═════ Records supplied ═════
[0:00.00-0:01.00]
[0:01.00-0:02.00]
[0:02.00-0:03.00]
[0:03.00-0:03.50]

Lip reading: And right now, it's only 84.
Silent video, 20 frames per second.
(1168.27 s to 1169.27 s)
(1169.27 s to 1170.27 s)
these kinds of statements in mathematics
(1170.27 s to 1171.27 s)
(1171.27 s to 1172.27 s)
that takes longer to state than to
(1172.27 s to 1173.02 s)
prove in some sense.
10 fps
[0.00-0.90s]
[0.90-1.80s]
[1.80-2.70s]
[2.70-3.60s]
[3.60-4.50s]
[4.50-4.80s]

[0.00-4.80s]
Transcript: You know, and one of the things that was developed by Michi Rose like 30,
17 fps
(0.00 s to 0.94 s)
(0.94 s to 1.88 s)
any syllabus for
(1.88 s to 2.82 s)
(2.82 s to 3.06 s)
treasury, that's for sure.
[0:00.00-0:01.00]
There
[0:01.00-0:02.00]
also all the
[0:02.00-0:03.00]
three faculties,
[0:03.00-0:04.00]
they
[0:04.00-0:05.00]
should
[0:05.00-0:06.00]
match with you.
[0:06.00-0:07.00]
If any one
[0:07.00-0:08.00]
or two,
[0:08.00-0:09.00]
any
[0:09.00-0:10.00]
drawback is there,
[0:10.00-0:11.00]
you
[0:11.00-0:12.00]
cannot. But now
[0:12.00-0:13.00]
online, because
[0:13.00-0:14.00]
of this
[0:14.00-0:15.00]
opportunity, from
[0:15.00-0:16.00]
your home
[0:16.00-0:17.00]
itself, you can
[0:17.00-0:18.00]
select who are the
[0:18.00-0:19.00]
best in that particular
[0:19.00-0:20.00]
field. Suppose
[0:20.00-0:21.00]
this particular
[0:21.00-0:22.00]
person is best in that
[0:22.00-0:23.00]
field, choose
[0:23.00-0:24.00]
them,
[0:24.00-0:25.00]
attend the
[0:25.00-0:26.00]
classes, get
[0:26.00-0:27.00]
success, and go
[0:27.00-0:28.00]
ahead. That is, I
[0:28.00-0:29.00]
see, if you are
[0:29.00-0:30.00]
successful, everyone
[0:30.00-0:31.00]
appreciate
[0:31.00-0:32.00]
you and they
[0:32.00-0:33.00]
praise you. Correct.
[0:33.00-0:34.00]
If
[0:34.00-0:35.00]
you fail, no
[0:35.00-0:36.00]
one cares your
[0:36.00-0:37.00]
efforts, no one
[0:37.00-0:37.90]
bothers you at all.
═════
== To do ==
Every line from the one containing "[0:34.00-0:35.00]" through the final line of the data above is to be restated word for word, and nothing more.

== Completed exercise ==
[0:34.00-0:35.00]
you fail, no
[0:35.00-0:36.00]
one cares your
[0:36.00-0:37.00]
efforts, no one
[0:37.00-0:37.90]
bothers you at all.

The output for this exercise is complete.